第4回公開講義「現代工芸論」のテーマは“現代工芸とは?”です。
現代工芸の“現代”たる所以はどこにあるでしょうか?
一つの考え方として、現代の技術と素材を使うということがあります。
素材は主として複製素材(工業的に製造された材料)が使われることが多いので、
この点は条件を満たしていると言えます。
現代の技術ということで言えば、IT技術や3D、AIの技術が代表的です。
たとえばコンピュータを導入して工芸作品を作っている例は多く見られるようになりました。
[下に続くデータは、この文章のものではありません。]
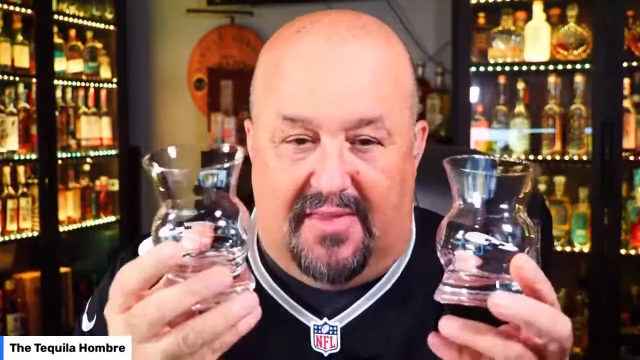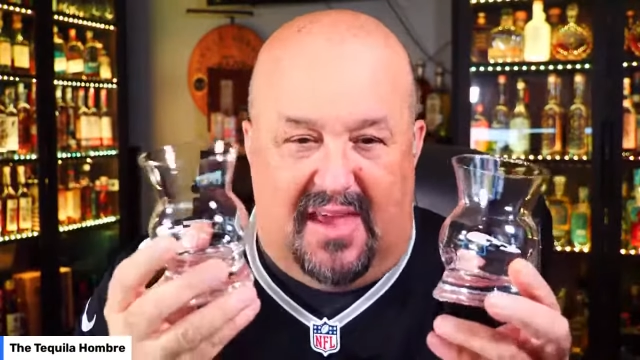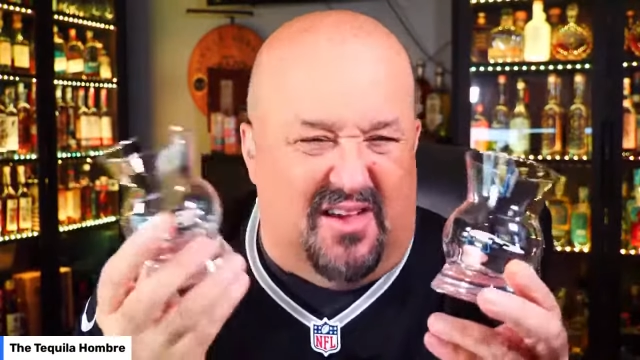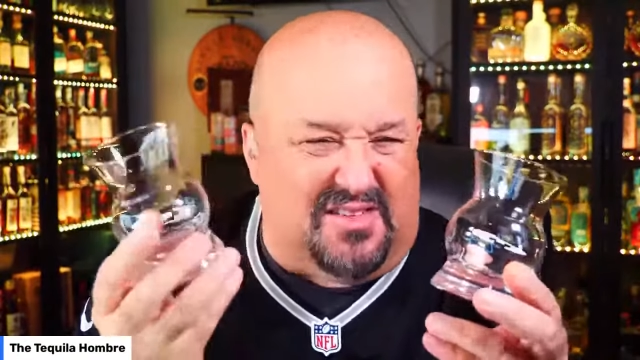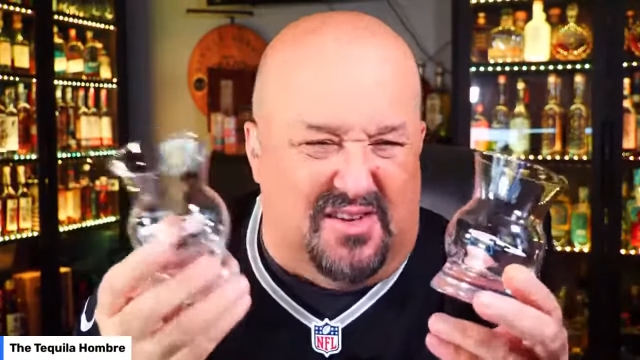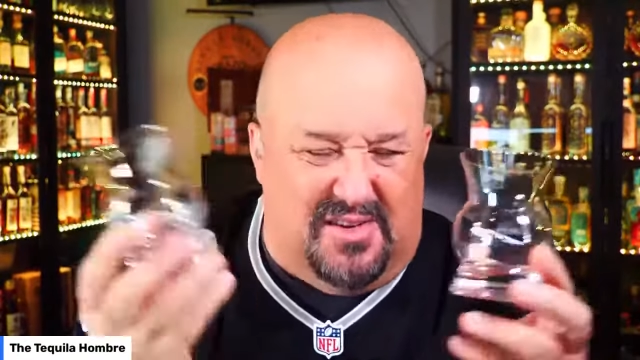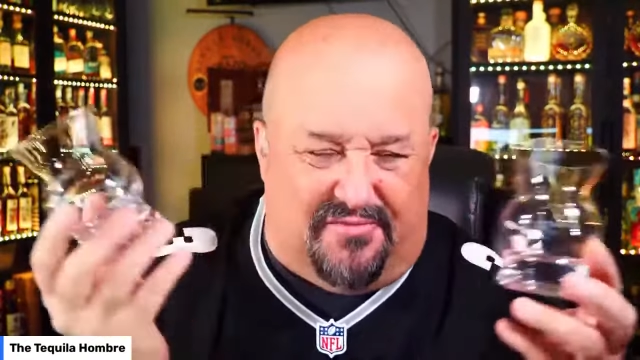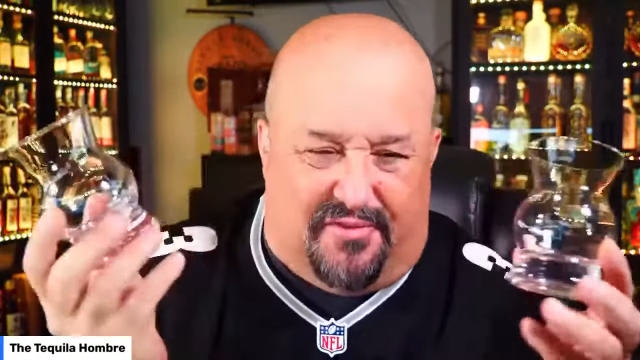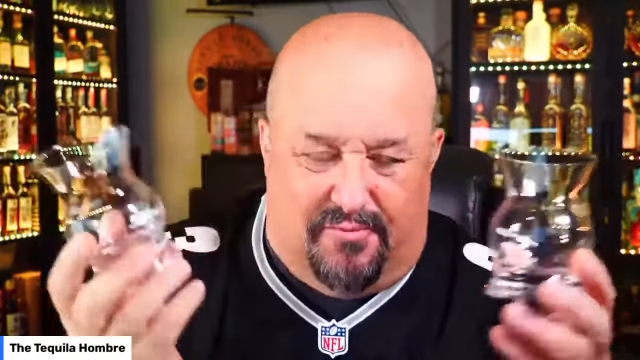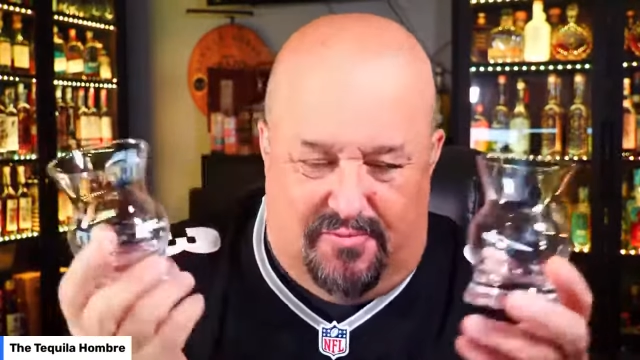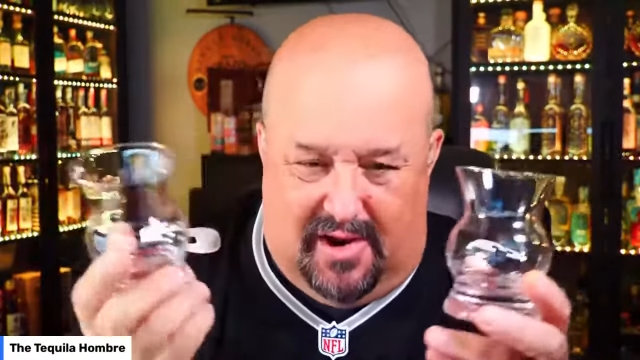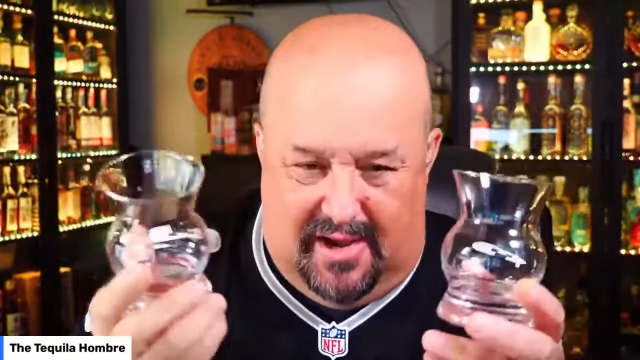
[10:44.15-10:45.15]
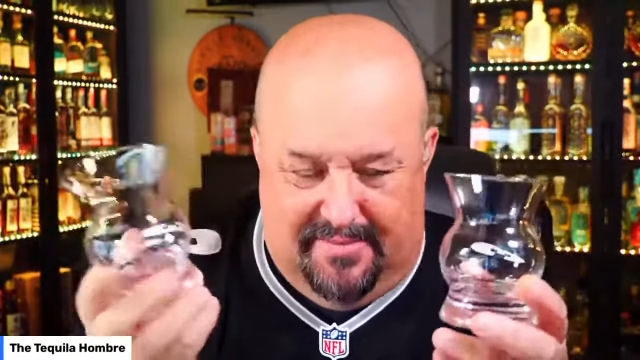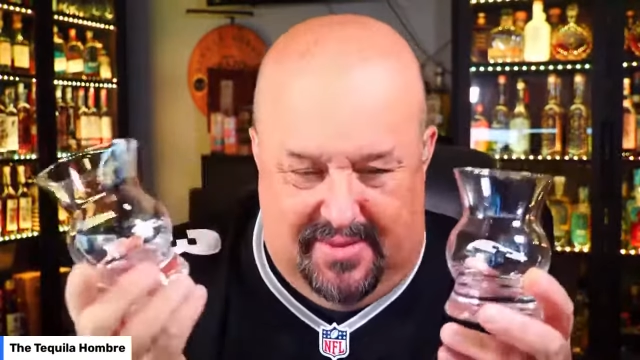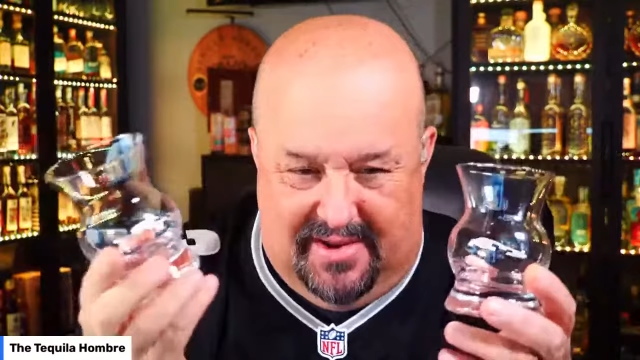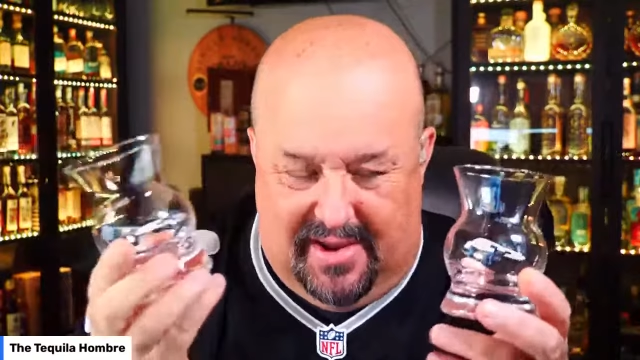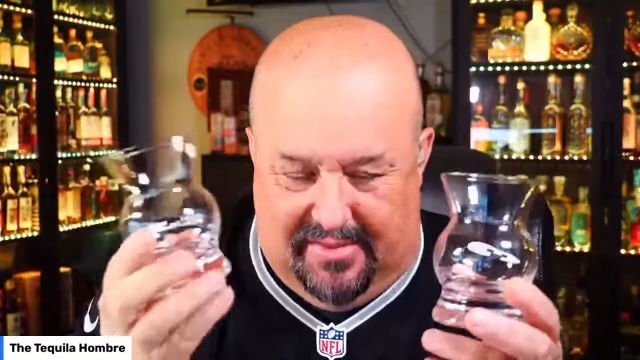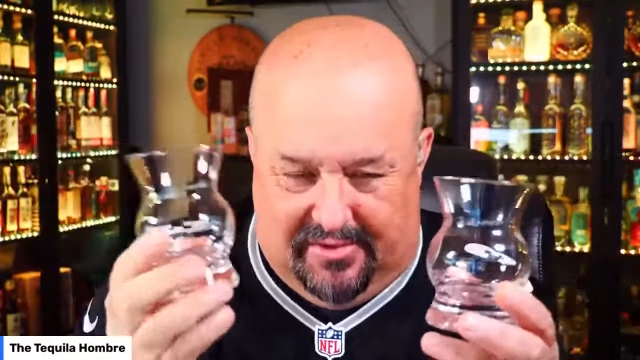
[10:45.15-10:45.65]
They also use it for rum
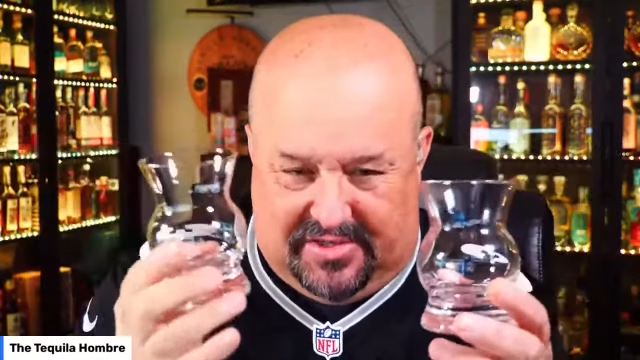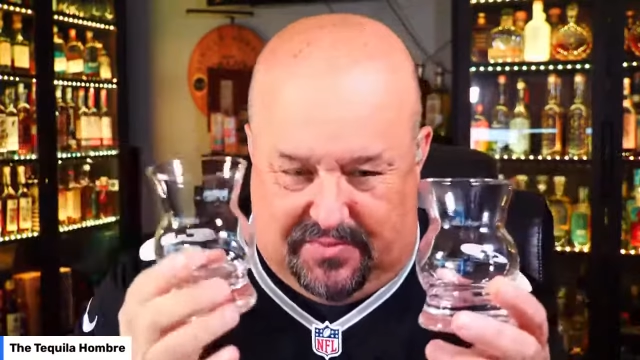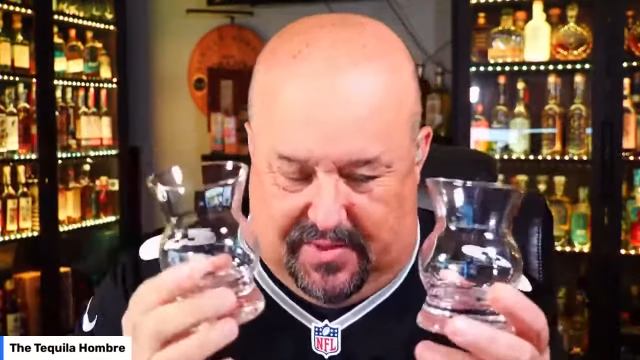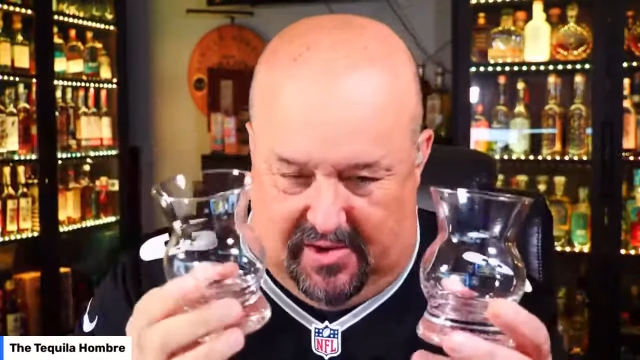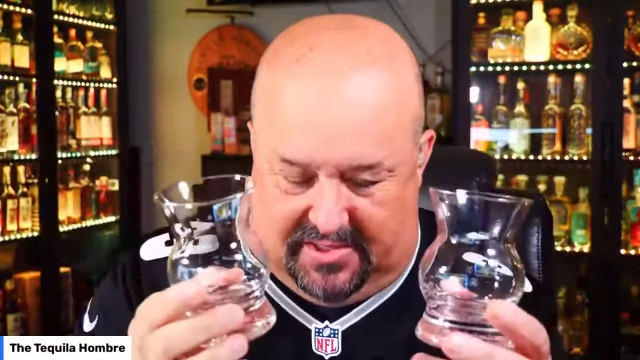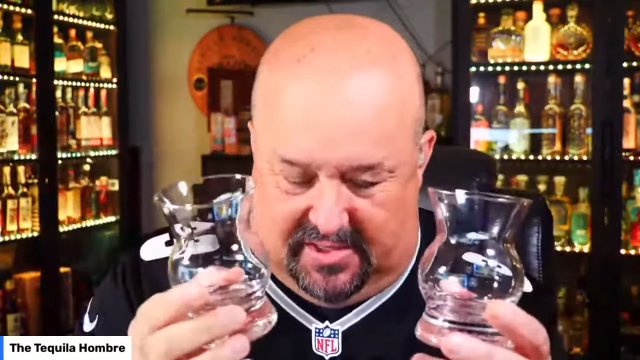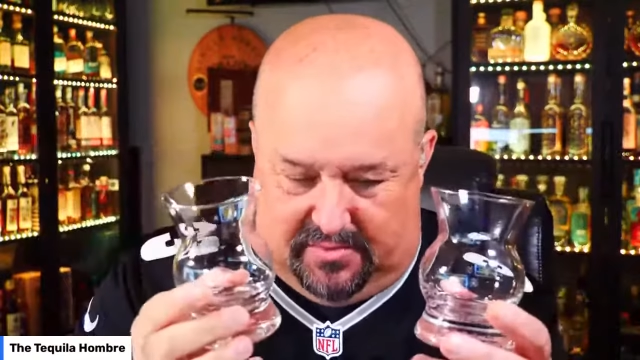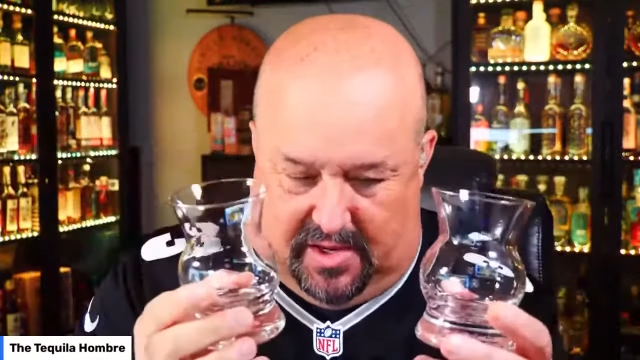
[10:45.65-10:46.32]
and other spirits as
3Dやロボットなど、積極的に取り入れていけばよいかと思います。
しかしそう考えたときに、伝統的な技術(たとえば、手作りそのもの)の上に成り立っている工芸制作は、
現代工芸と言えるのか、という問題が他方で発生してきます。
用途を否定したオブジェ作品が、手作りで成立している場合というのがこれですが、
厳密には、こういうのはむしろ伝統工芸の延長上に成り立っているものと考えるべきではないでしょうか?
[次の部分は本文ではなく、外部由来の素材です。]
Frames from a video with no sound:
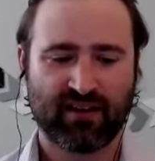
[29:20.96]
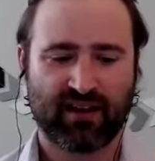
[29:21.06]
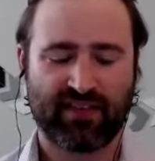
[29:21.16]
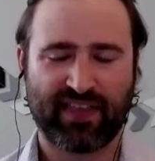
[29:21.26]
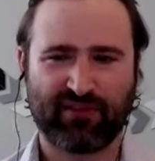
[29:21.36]

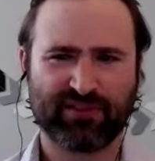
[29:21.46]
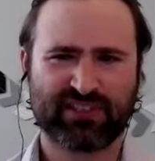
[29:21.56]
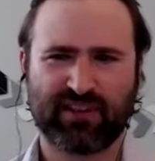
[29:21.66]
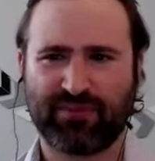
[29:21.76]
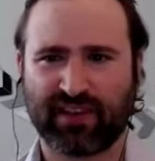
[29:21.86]
that was
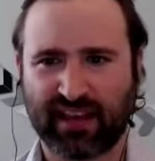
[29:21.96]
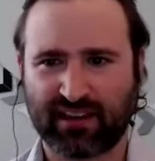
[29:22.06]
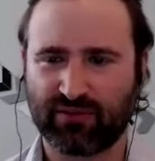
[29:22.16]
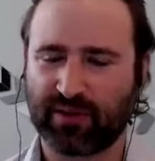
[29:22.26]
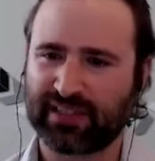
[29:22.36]
something
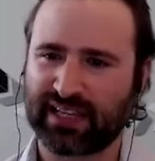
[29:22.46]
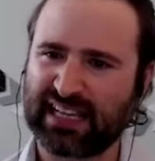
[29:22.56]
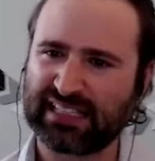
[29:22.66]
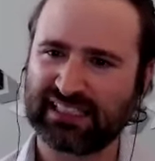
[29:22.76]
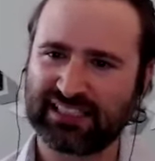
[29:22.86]
I'm like,
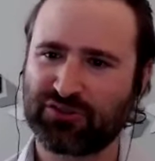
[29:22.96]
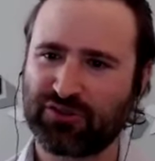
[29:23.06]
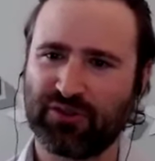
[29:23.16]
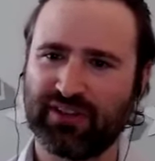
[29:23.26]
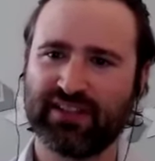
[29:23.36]
I can
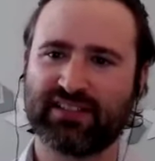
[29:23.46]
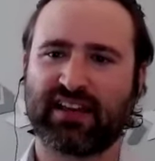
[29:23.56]
control this.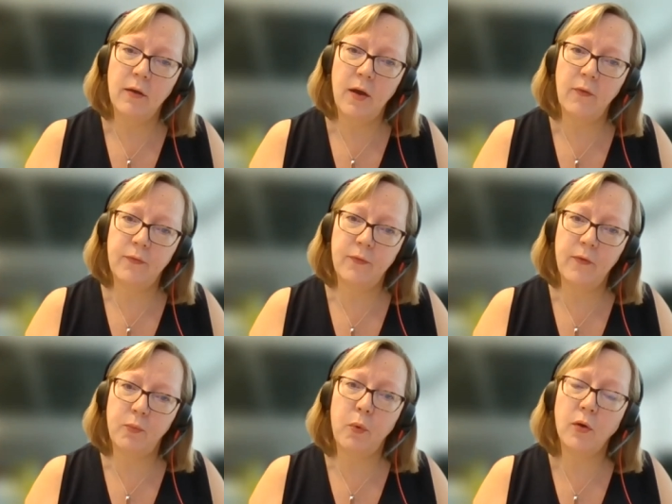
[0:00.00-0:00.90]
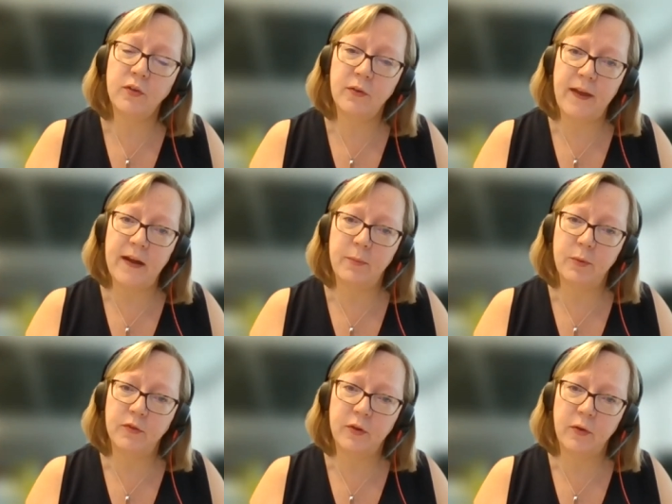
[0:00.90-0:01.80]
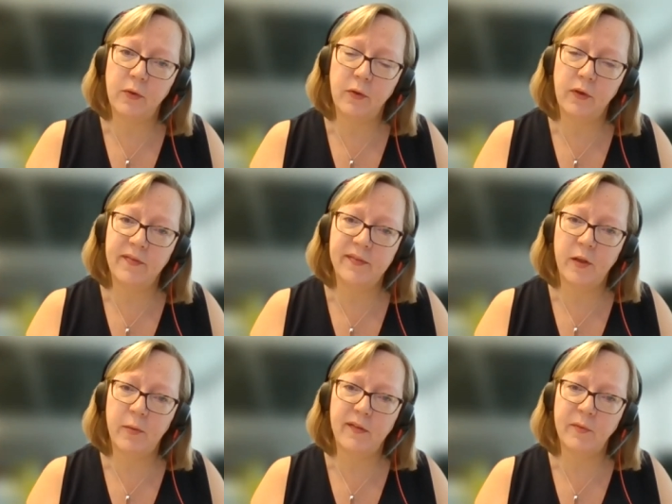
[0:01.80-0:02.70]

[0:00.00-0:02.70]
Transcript: of, of what available to consumers?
(伝統工芸の定義の中には、「伝統的な技術と素材を使っている」ということが含まれている、
ということを、前回はお話ししました。
伝統工芸の中にも、直接の用途のない置物がたくさん制作されています。
オブジェ作品というのは、それが手作りなどの伝統的技術を主体として制作されている場合は、
伝統工芸の範疇で見るべきではないかという気がします。
今回はその辺の問題提起もしたいと思います。